Methods With ethics approval, data of all patients undergoing elective non-cardiac non-neurosurgery , having a high-risk of PONV and which had a 24-hour assessment of PONV between October 2017 to December 2020 were extracted. Surgical-sessions were classified as either Morning-surgery (defined as start-time and end-time before noon) or Afternoon-surgery (defined as surgery start-time at 12noon) . Those patients which had surgical-sessions extending across morning-sessions to afternoon-sessions were excluded. A propensity-score-matching (PSM) based on 1:1 matching was performed to potential biases. For the entire study population before matching, we used Pearson’s chi-square test or Fisher’s exact-test for categorical- variables; and Student’s t-test or Mann-Whitney U-test for normally or non-normally distributed continuous-variables, respectively. For the matched study-population, we used conditional logistic-regression to test for differences. A p-value of <0.05 was considered statistically significant.

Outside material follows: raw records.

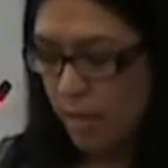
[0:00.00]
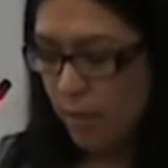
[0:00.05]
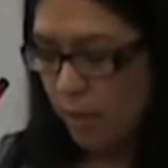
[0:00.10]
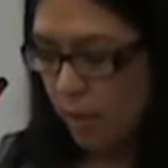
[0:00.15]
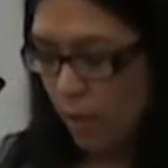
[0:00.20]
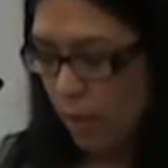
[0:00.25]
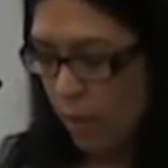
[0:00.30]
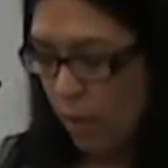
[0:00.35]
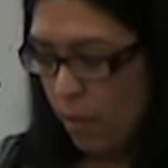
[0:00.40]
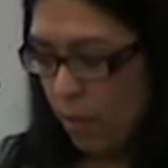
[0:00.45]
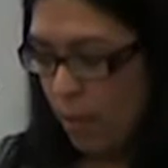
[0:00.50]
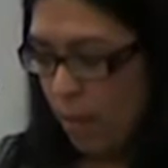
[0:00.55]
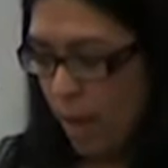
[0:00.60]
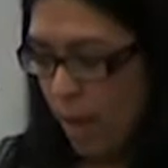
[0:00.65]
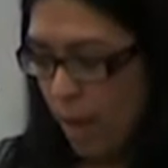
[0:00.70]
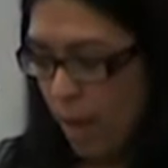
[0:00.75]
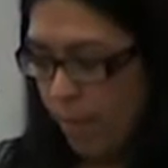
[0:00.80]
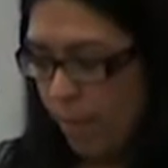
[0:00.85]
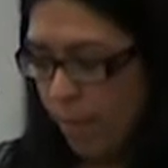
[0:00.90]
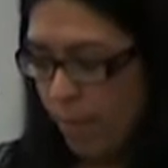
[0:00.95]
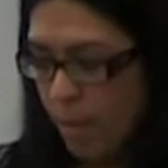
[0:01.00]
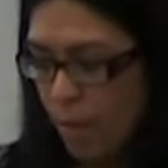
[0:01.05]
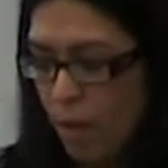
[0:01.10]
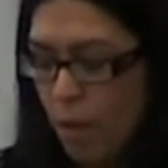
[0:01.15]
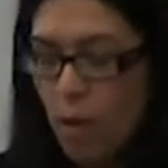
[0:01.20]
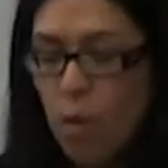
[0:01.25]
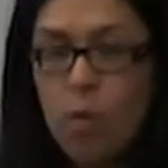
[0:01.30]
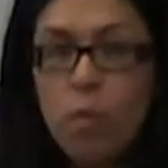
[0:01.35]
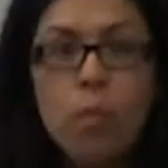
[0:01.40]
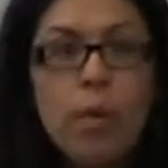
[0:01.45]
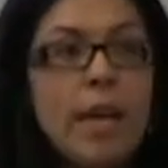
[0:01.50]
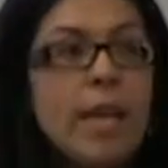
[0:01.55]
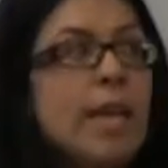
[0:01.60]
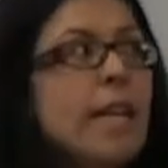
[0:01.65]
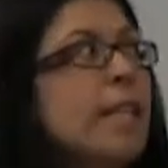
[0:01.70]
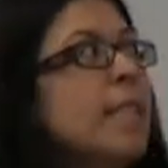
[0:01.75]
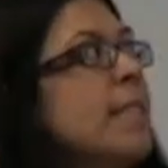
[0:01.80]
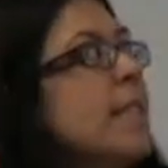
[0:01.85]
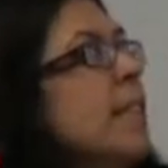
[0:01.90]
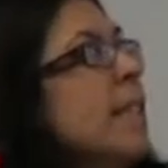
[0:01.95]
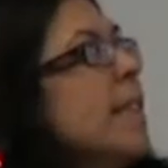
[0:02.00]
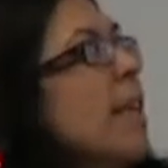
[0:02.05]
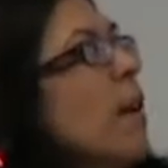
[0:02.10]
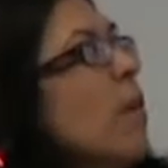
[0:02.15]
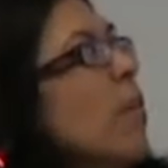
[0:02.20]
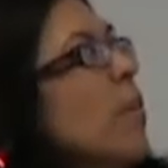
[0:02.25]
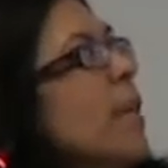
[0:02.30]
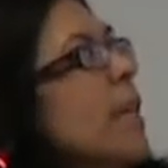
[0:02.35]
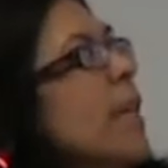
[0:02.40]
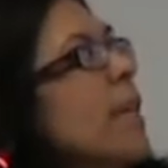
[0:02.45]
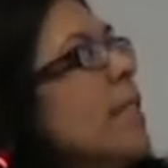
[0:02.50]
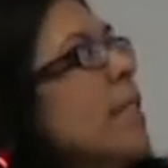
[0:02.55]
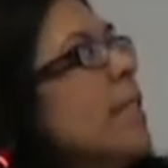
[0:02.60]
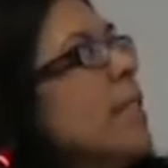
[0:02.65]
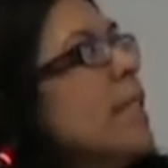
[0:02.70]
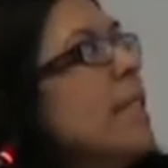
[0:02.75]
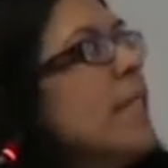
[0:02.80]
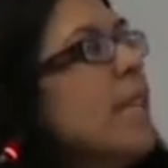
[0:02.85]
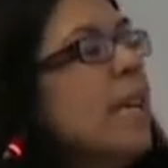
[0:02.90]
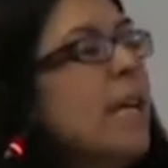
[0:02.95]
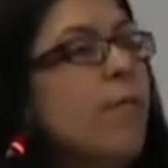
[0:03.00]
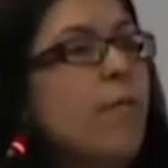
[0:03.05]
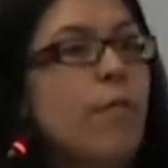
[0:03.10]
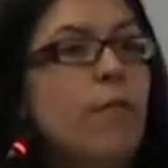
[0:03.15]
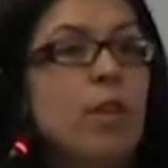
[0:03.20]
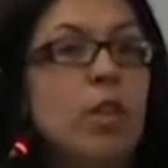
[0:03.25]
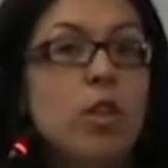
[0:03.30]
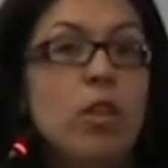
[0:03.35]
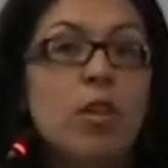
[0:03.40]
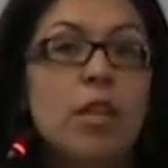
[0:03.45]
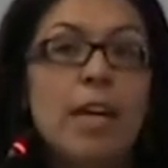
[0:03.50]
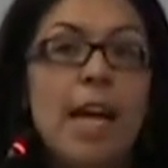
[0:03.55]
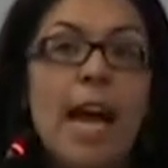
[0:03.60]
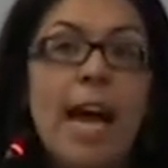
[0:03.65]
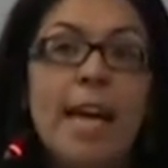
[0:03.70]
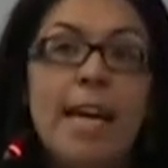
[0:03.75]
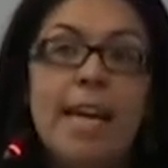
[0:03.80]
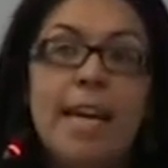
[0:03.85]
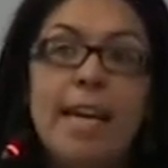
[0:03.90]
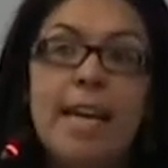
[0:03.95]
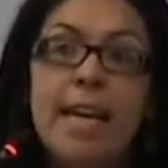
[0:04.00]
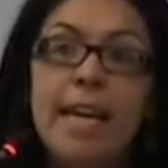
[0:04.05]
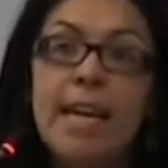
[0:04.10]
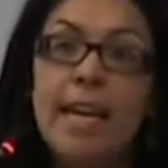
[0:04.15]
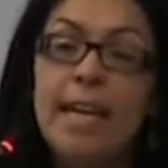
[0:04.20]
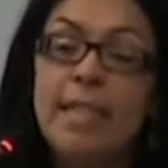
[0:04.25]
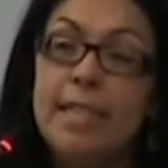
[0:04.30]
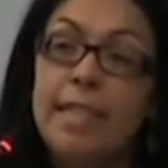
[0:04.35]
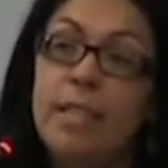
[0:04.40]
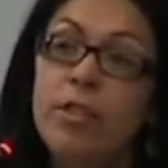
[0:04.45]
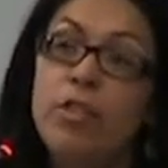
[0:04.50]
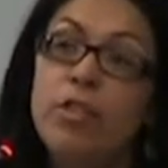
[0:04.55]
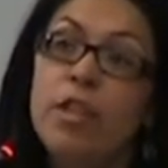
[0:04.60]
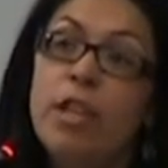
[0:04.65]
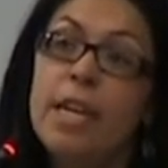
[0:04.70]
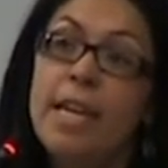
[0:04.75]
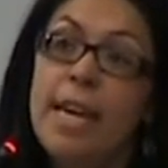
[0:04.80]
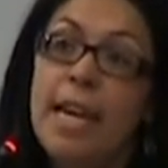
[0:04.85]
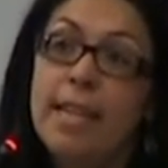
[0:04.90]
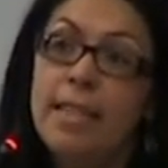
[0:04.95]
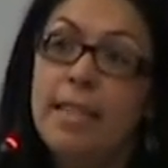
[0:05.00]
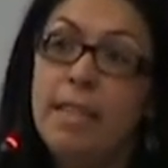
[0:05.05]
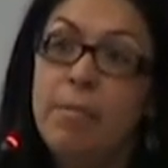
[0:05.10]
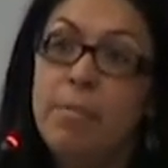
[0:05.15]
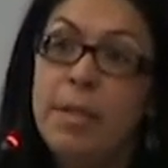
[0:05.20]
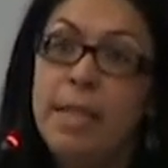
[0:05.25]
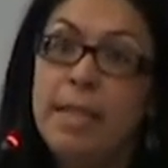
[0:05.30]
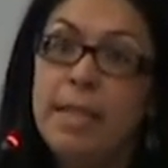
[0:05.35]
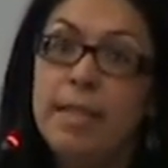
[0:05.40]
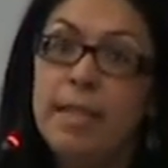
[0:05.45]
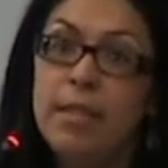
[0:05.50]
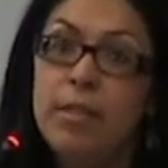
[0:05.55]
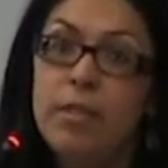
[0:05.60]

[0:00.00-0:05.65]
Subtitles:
So what is it that we can see if we look at it as interconnected pieces?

Results Of the 3808 surgical-sessions,1439 surgical-sessions were excluded from analysis because they extended between morning and afternoon-surgery. After 1:1 PSM, 1043 matched-pairs were obtained (table 1). The incidence of PONV, prior to matching remained statistically insignificant even after PSM (table 2).
Conclusions We found that the time of surgery did not affect both the overall incidence and severity of PONV.